Stored data entries
§

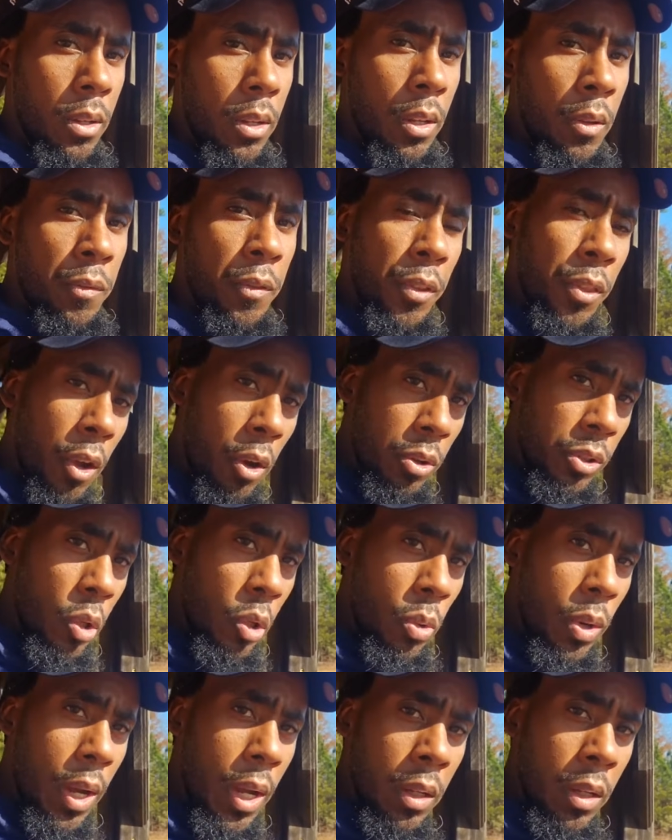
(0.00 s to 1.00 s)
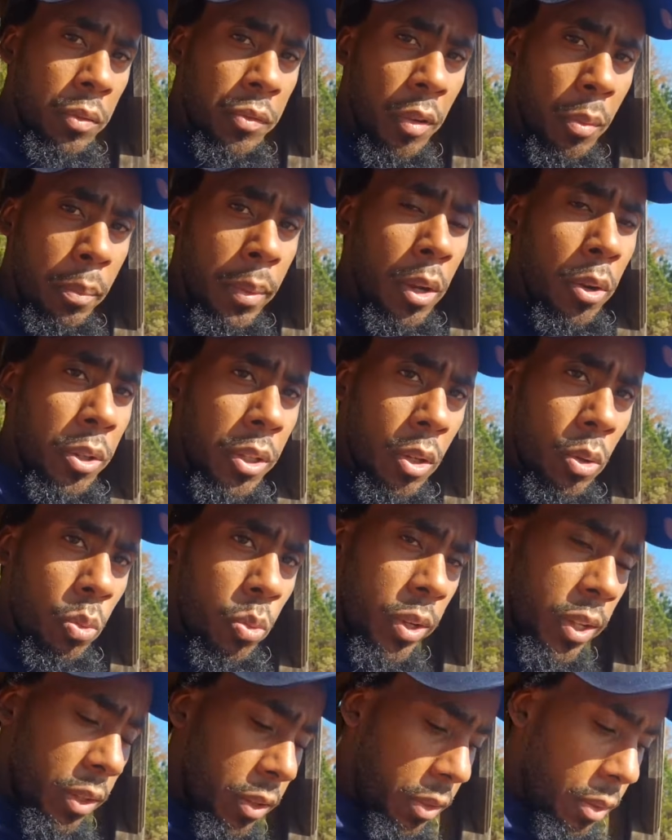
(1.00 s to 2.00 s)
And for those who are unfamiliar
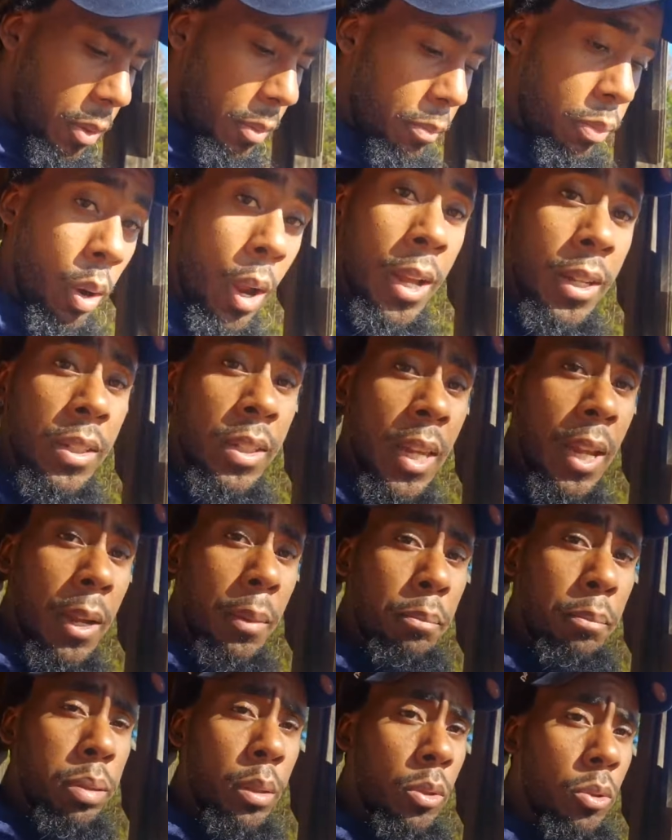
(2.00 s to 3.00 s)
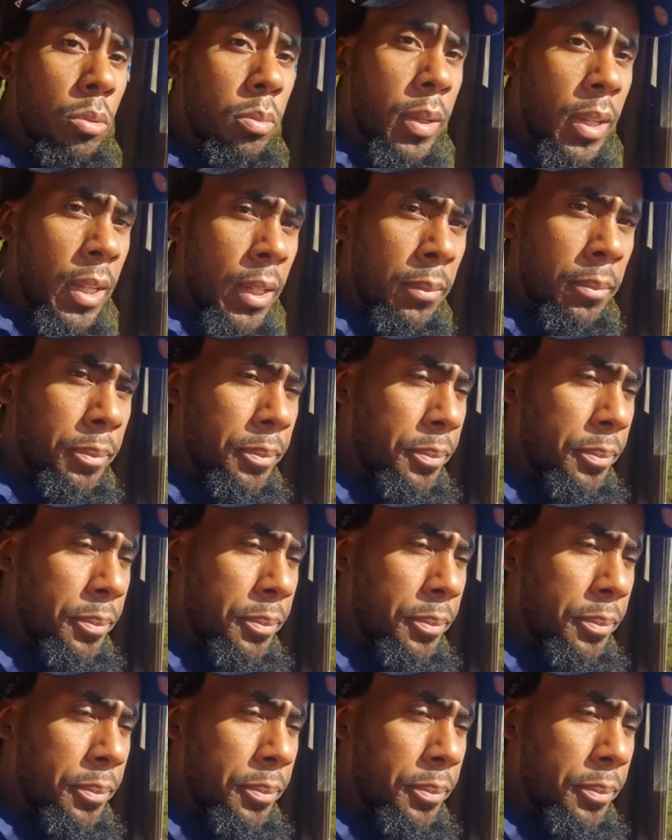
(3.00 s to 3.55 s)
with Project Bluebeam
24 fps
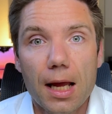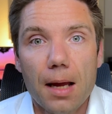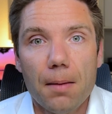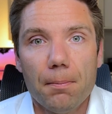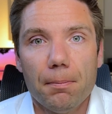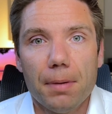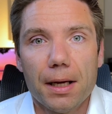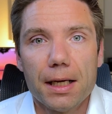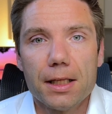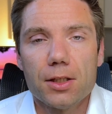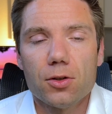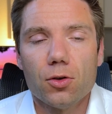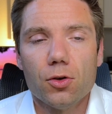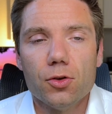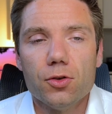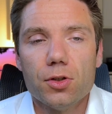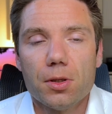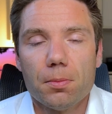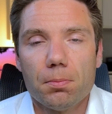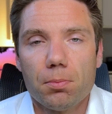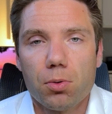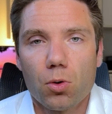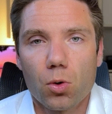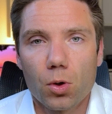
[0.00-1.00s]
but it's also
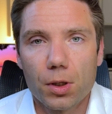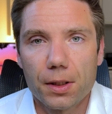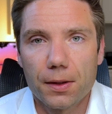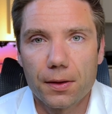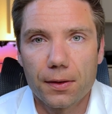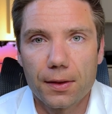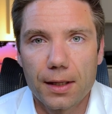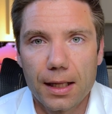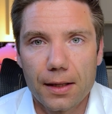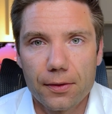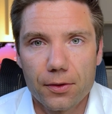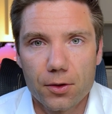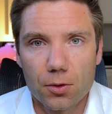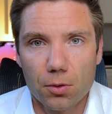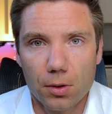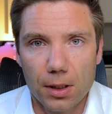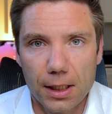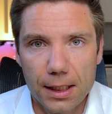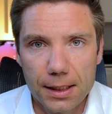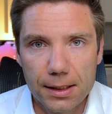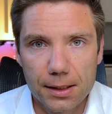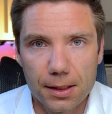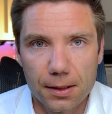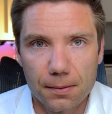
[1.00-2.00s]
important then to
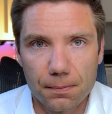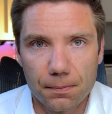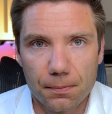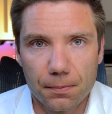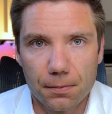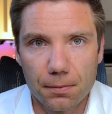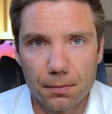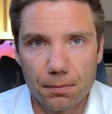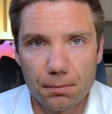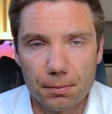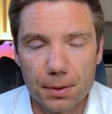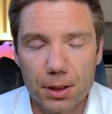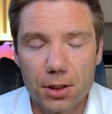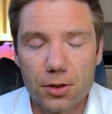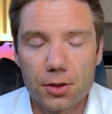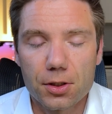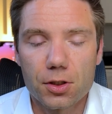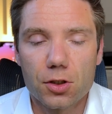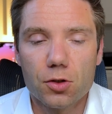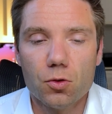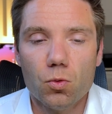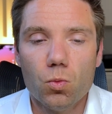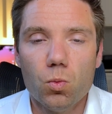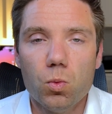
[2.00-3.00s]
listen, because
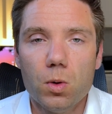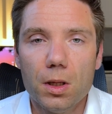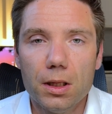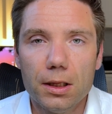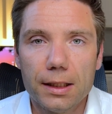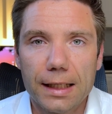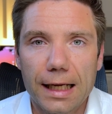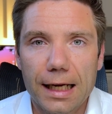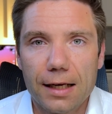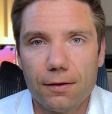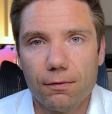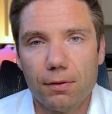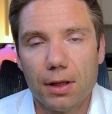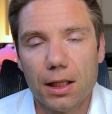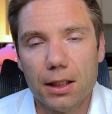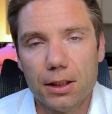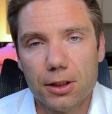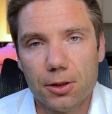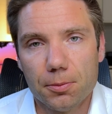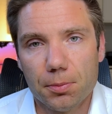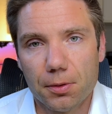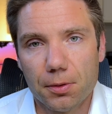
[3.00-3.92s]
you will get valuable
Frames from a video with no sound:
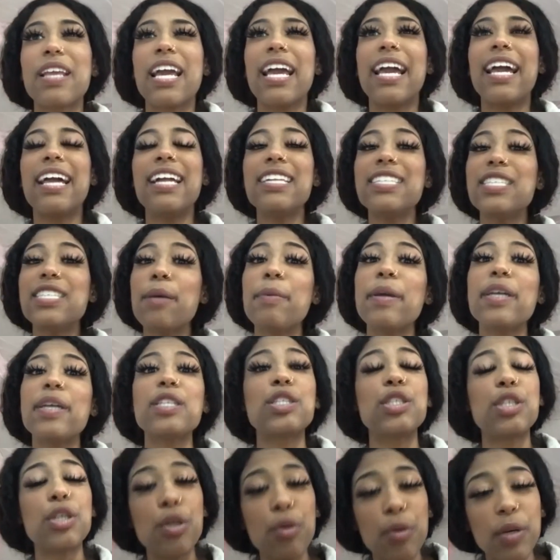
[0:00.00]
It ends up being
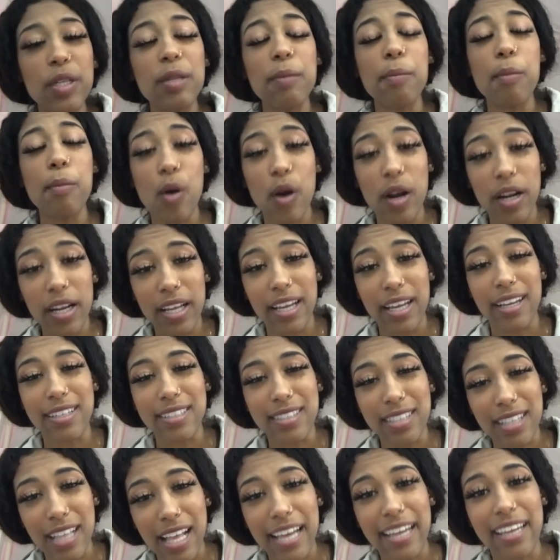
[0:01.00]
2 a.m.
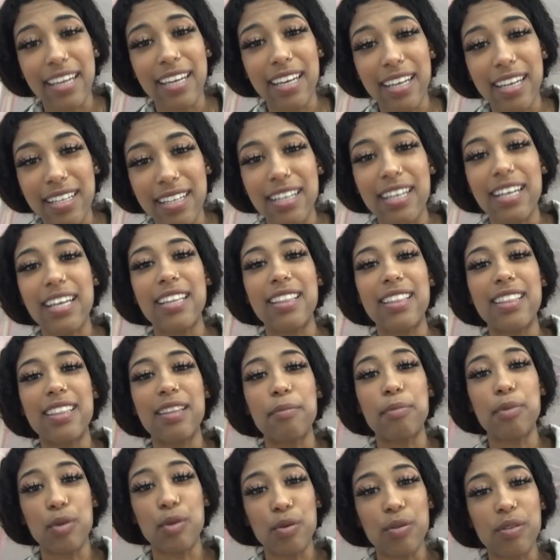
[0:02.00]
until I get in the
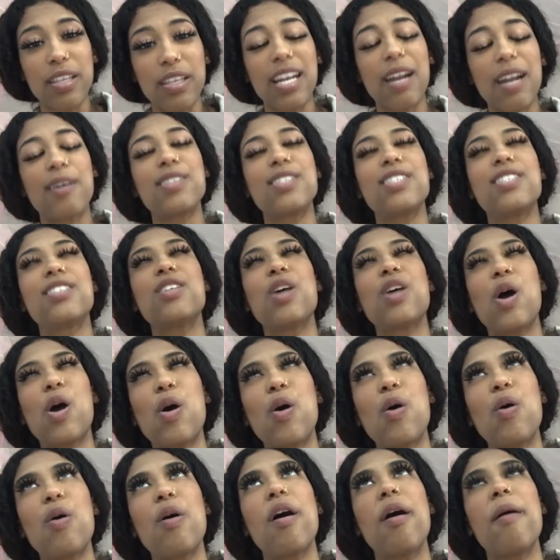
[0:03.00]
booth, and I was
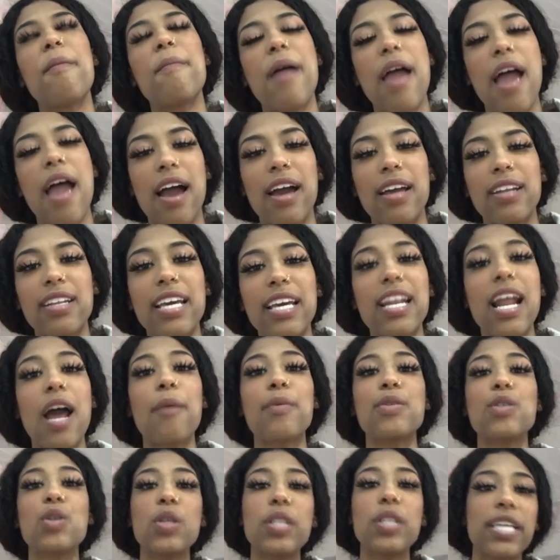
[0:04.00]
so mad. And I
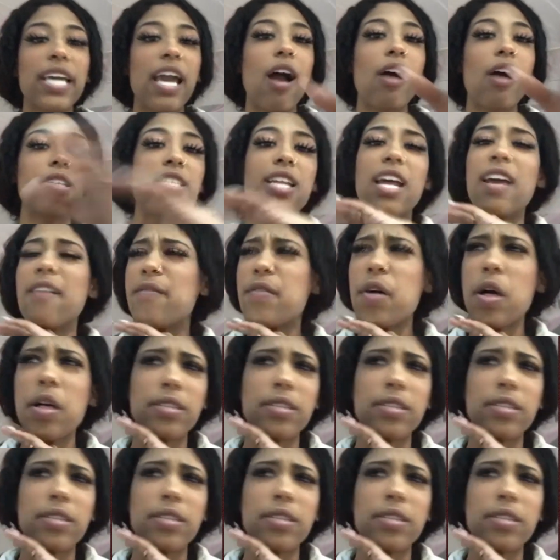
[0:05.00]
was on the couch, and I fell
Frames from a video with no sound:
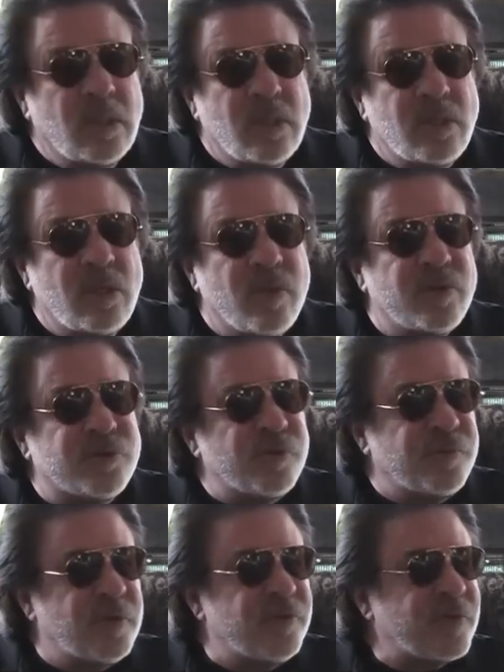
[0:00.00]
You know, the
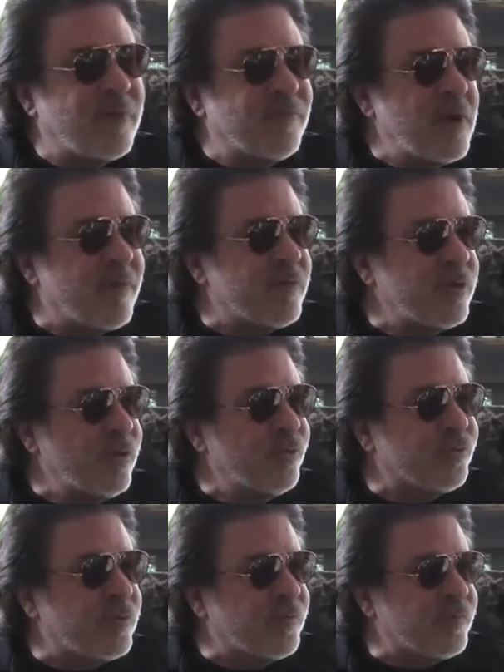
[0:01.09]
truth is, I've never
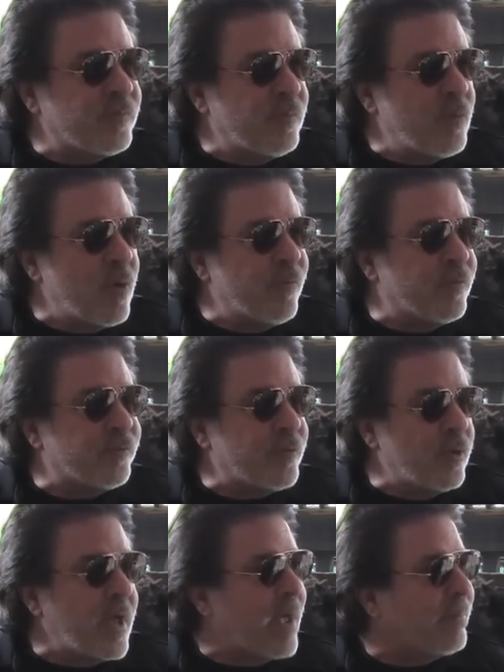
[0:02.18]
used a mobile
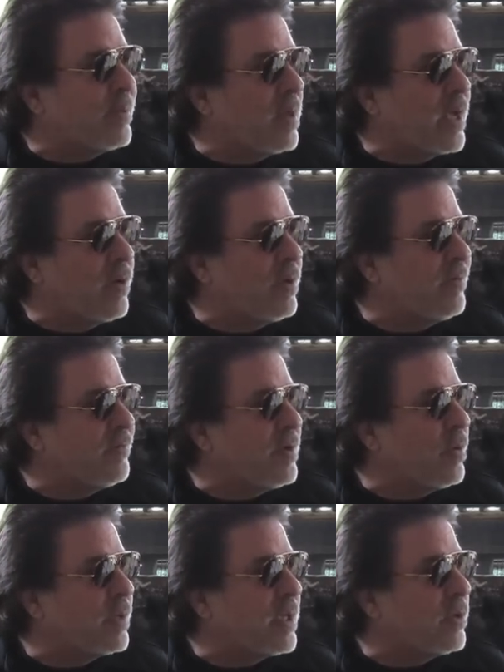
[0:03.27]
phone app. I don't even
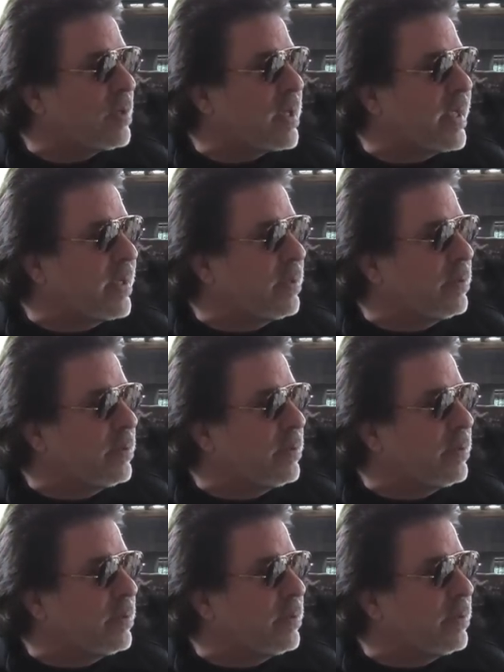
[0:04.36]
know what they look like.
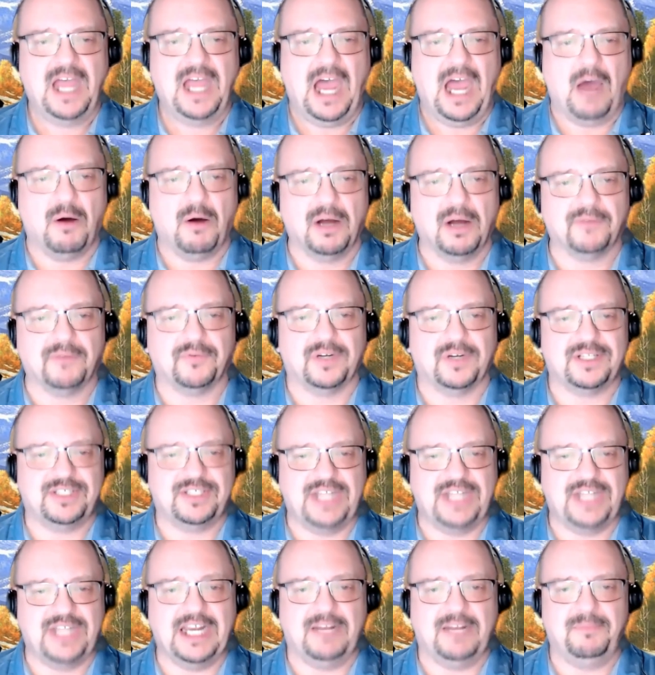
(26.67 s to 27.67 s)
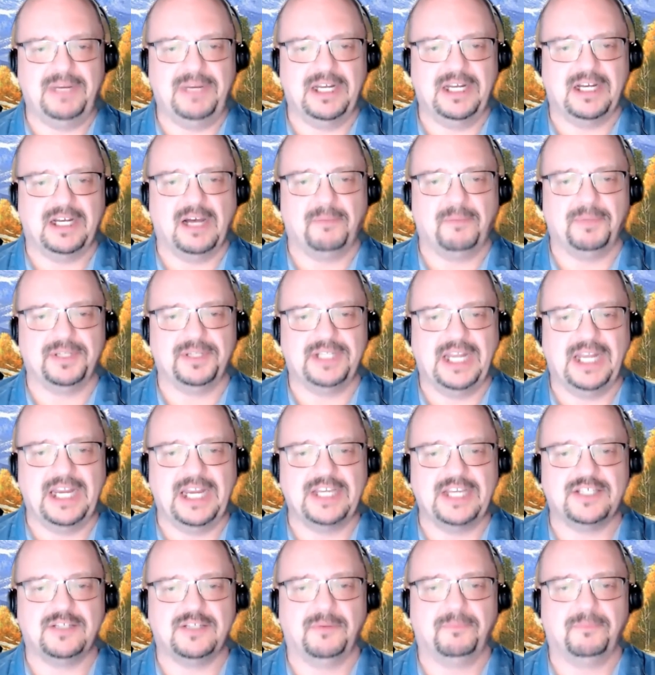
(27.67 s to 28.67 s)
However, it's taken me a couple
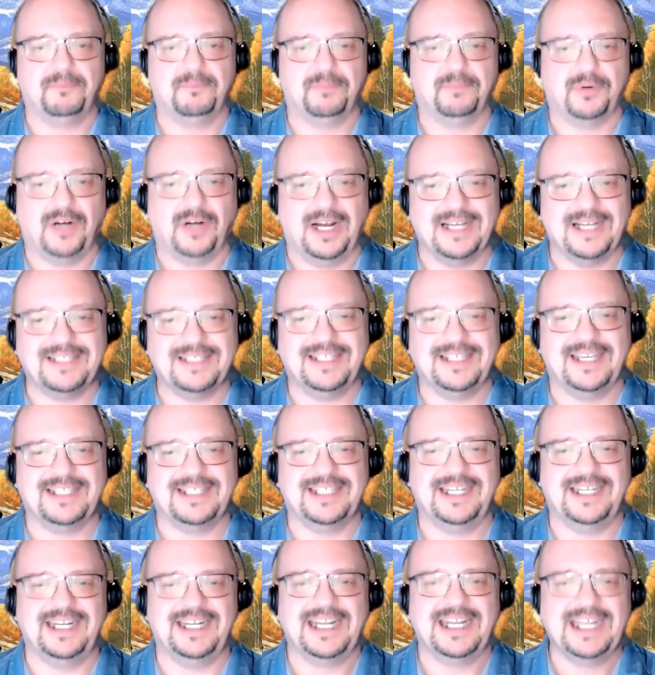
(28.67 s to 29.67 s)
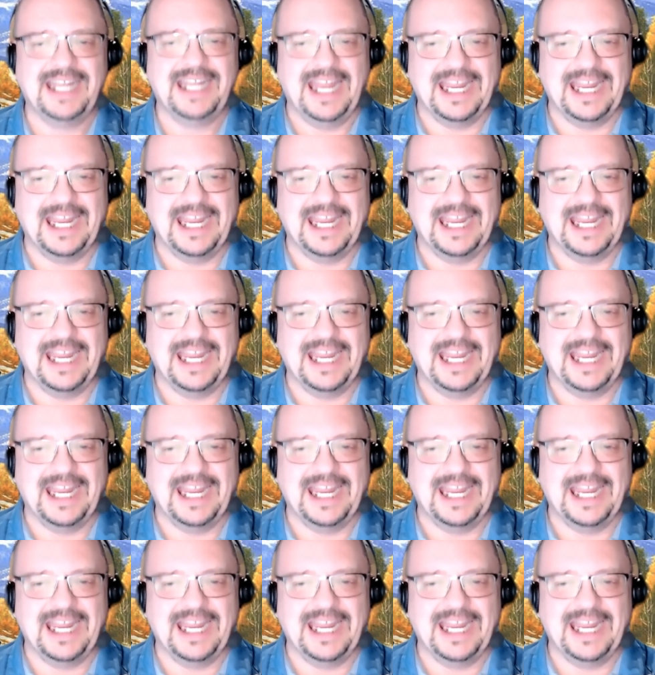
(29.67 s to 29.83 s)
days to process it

§

■ **Task goal**
Go through the entries and retype them exactly, except for the images.

■ **Solution to the problem**
(0.00 s to 1.00 s)
(1.00 s to 2.00 s)
And for those who are unfamiliar
(2.00 s to 3.00 s)
(3.00 s to 3.55 s)
with Project Bluebeam
24 fps
[0.00-1.00s]
but it's also
[1.00-2.00s]
important then to
[2.00-3.00s]
listen, because
[3.00-3.92s]
you will get valuable
Frames from a video with no sound:
[0:00.00]
It ends up being
[0:01.00]
2 a.m.
[0:02.00]
until I get in the
[0:03.00]
booth, and I was
[0:04.00]
so mad. And I
[0:05.00]
was on the couch, and I fell
Frames from a video with no sound:
[0:00.00]
You know, the
[0:01.09]
truth is, I've never
[0:02.18]
used a mobile
[0:03.27]
phone app. I don't even
[0:04.36]
know what they look like.
(26.67 s to 27.67 s)
(27.67 s to 28.67 s)
However, it's taken me a couple
(28.67 s to 29.67 s)
(29.67 s to 29.83 s)
days to process it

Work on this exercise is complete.